[Dataset records — start]

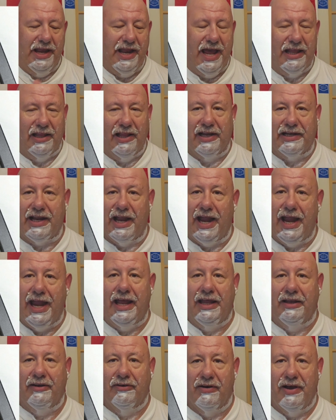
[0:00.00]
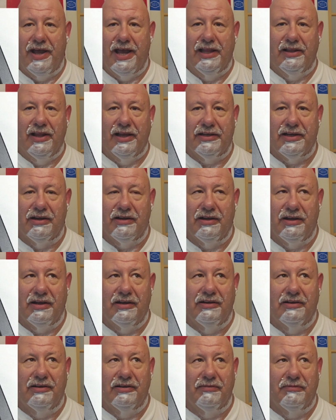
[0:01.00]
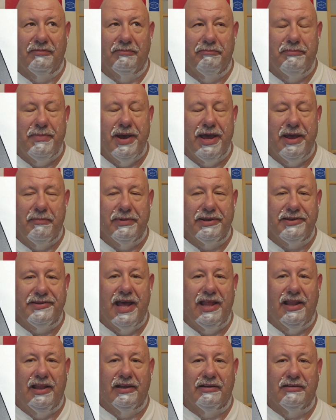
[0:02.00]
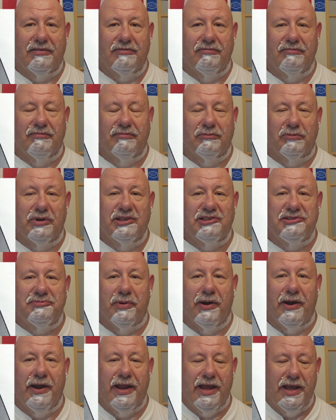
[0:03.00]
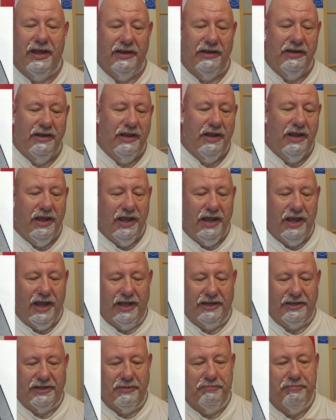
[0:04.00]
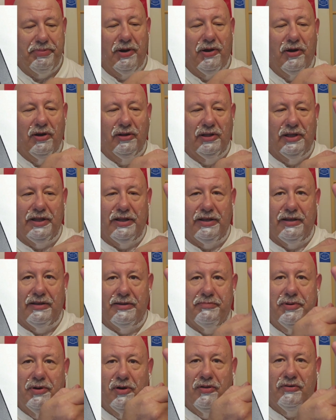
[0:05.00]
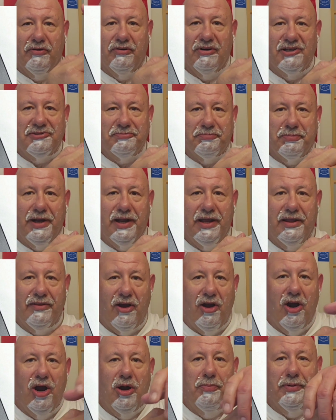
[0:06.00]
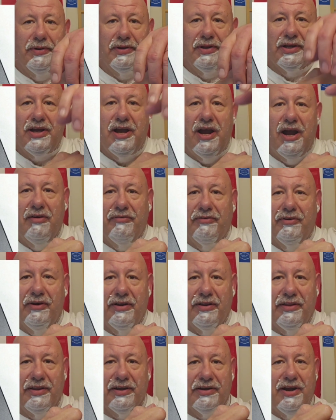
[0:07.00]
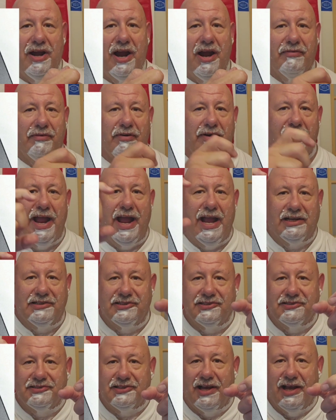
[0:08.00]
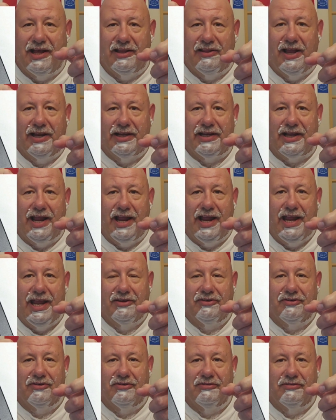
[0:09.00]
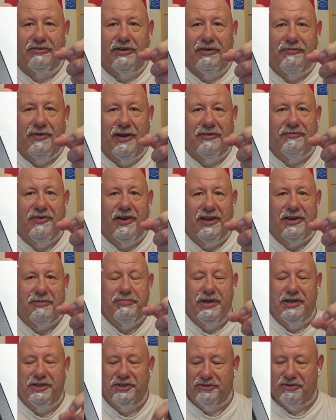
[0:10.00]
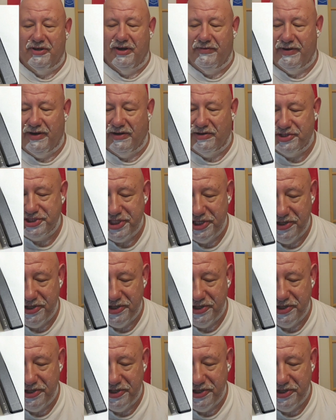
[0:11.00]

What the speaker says: it had like a handle, it had like a metallic wristband, and you pull the wristband to open the cover, and the cover acts as like a handle. If I can find a picture of it, I'll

[Dataset records — finish]

▶ Required work: Any pictures above are to be left out. Retype the rest of the records exactly.

▶ Response area:
[0:00.00]
[0:01.00]
[0:02.00]
[0:03.00]
[0:04.00]
[0:05.00]
[0:06.00]
[0:07.00]
[0:08.00]
[0:09.00]
[0:10.00]
[0:11.00]

What the speaker says: it had like a handle, it had like a metallic wristband, and you pull the wristband to open the cover, and the cover acts as like a handle. If I can find a picture of it, I'll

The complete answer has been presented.